With the string "frames" as the filter, copy each matching line from the records.
[Material supplied Boundary: Start]
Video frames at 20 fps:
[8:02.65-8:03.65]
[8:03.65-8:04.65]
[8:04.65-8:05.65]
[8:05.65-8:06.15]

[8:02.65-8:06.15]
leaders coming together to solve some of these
[Material supplied Boundary: End]
[Material supplied Boundary: Start]
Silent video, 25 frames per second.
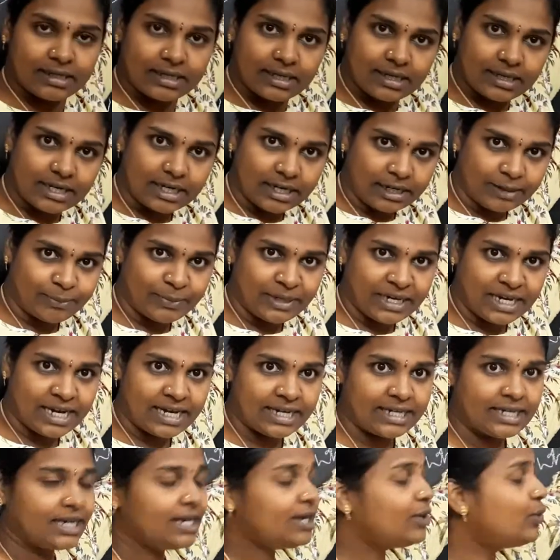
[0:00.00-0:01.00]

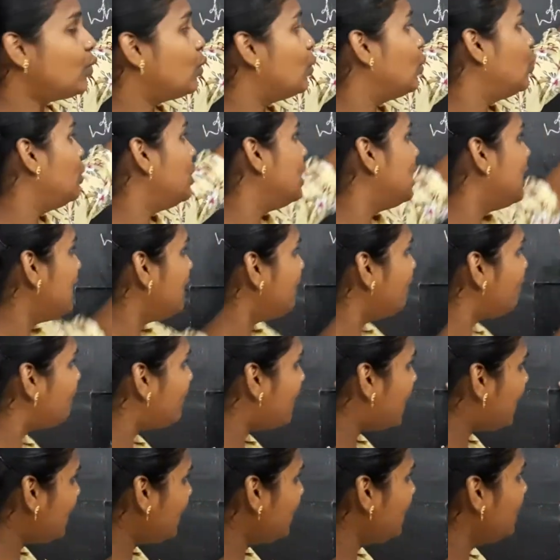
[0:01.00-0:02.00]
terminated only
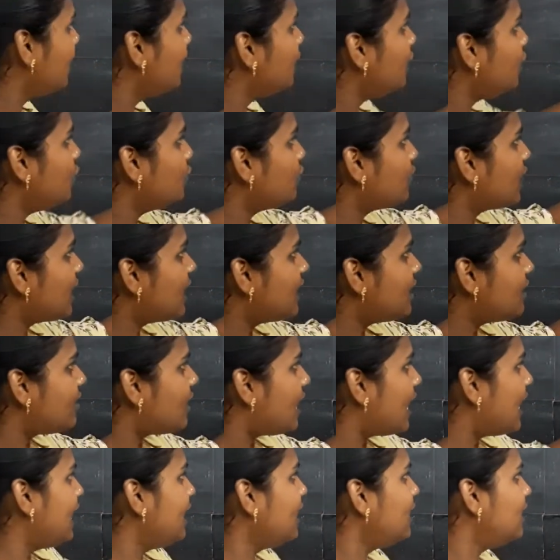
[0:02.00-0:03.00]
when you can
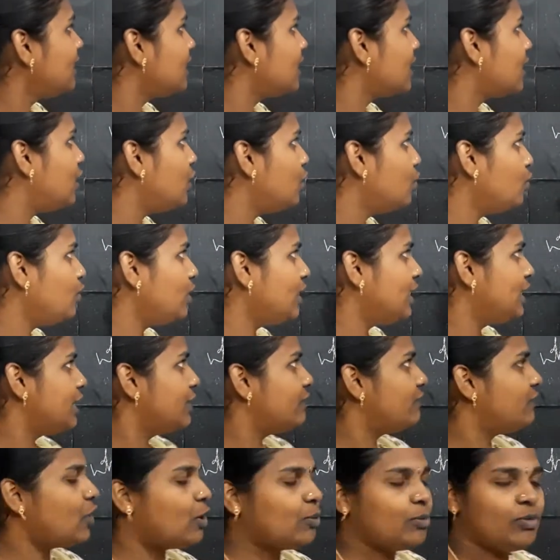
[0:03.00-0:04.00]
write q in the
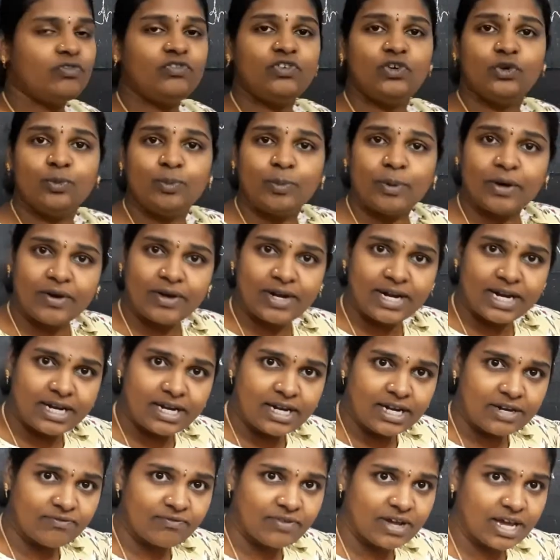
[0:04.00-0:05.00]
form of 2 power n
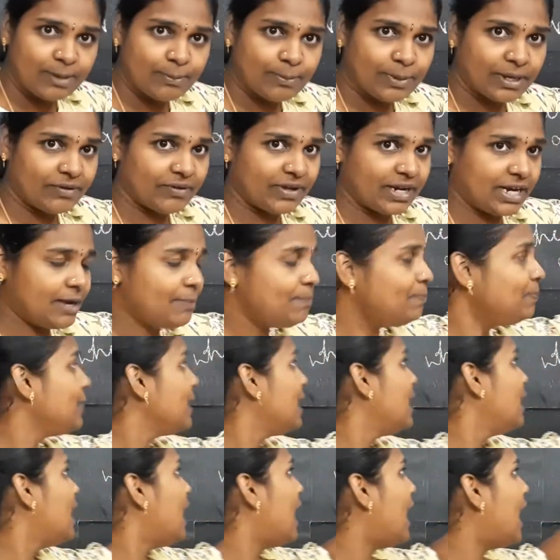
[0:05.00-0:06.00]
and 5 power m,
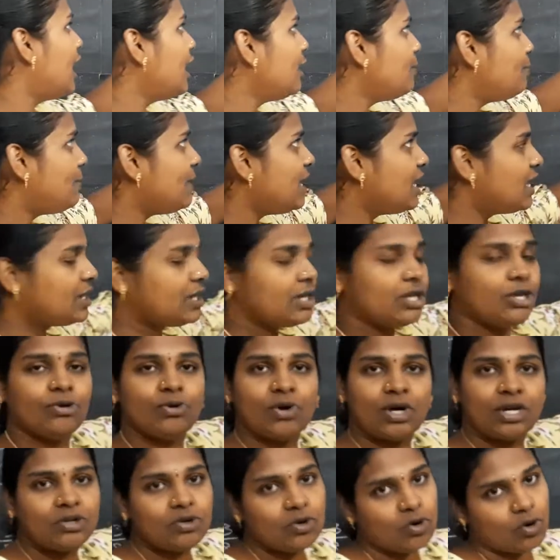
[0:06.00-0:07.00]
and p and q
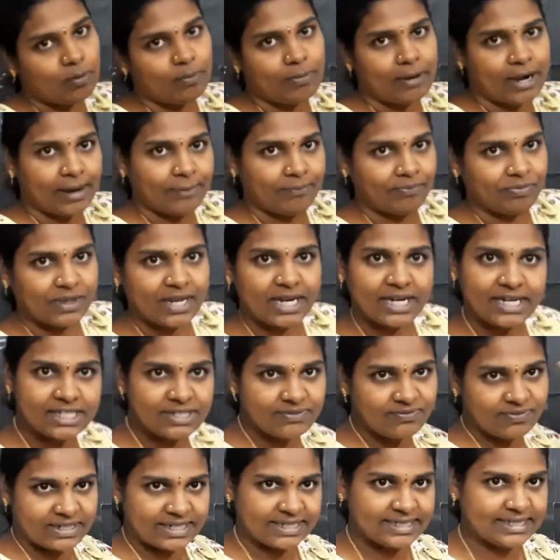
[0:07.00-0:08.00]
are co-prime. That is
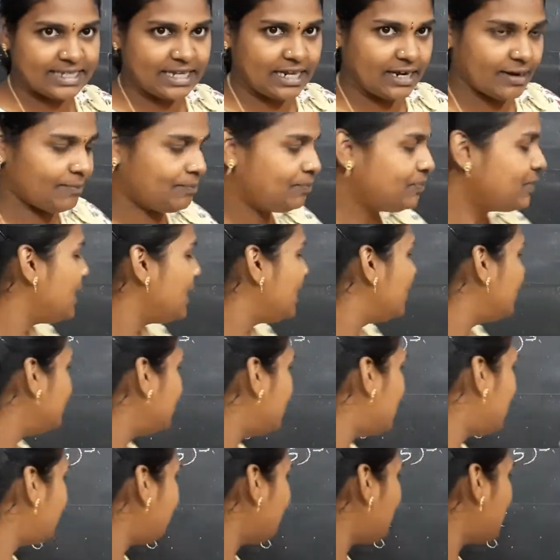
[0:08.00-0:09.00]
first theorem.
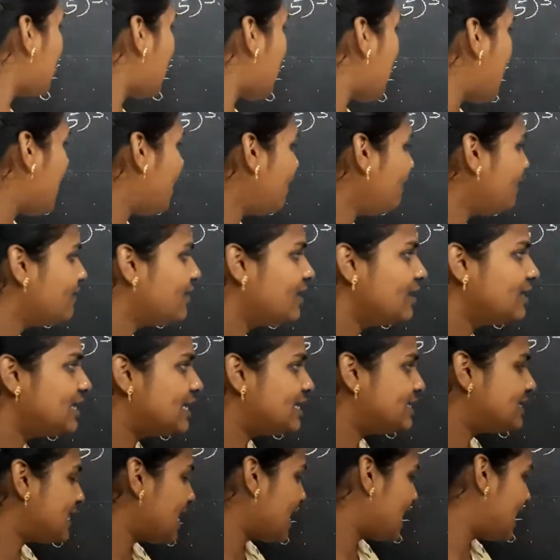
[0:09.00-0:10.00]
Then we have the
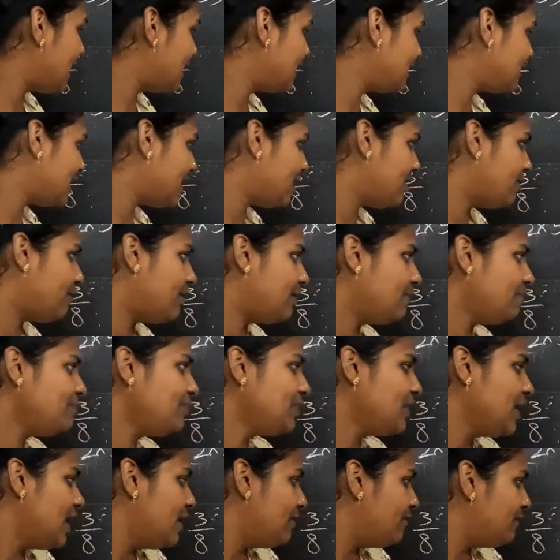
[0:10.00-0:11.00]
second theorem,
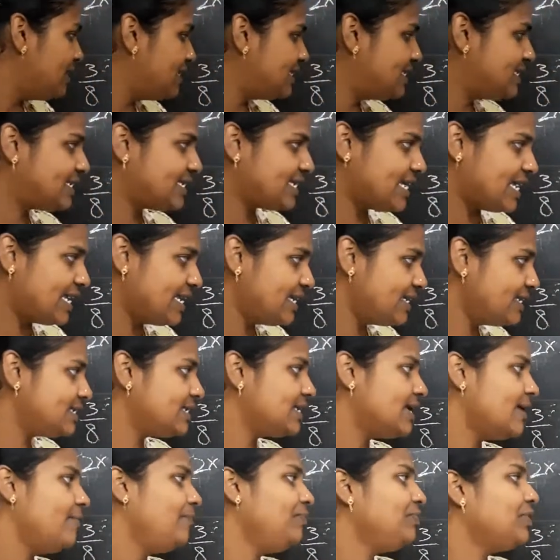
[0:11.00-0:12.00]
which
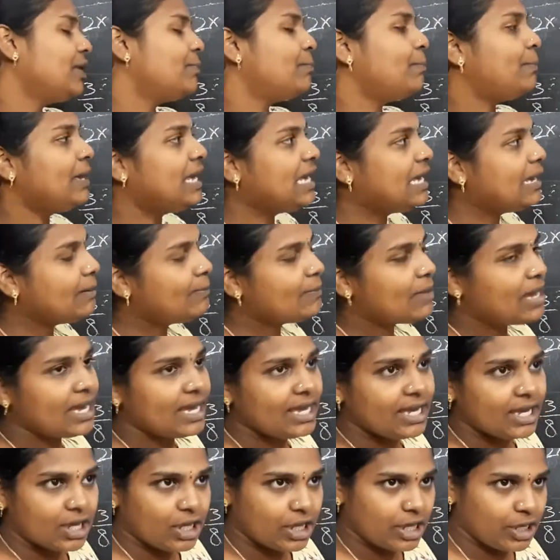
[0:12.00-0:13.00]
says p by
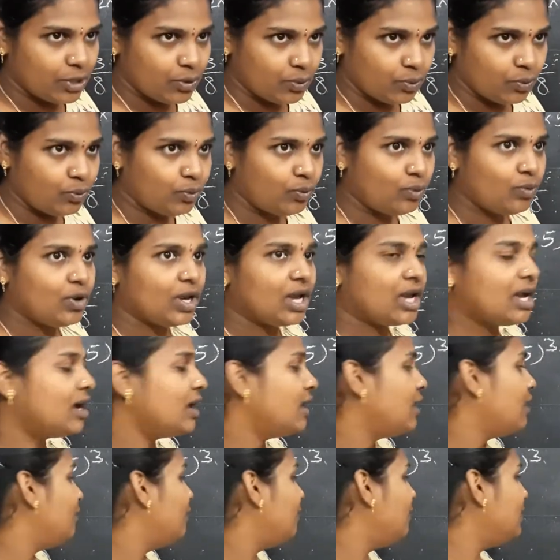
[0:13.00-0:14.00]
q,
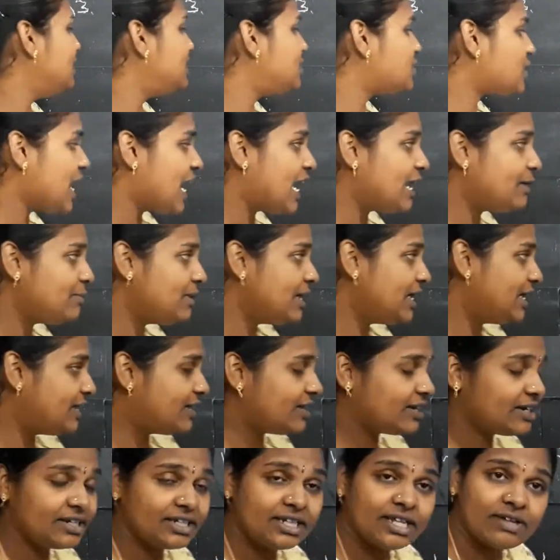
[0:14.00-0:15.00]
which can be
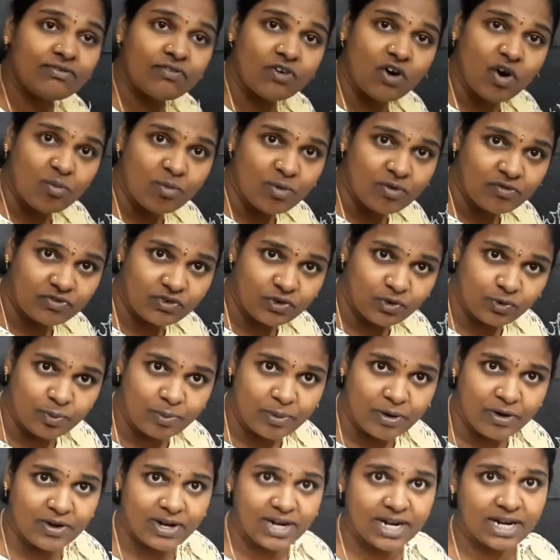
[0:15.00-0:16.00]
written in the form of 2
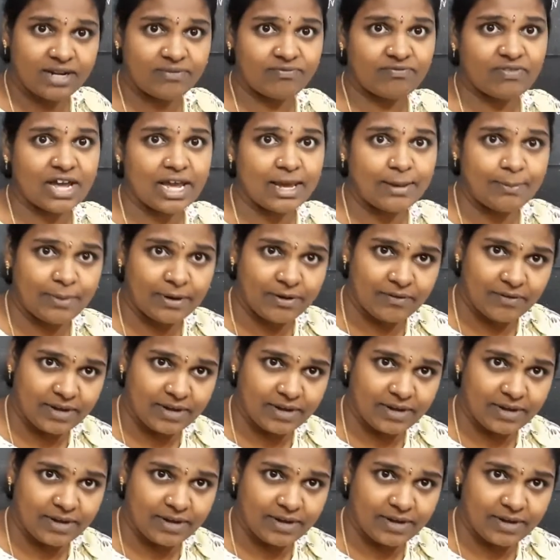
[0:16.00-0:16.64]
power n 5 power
[Material supplied Boundary: End]
» **Exercise result**
Video frames at 20 fps:
Silent video, 25 frames per second.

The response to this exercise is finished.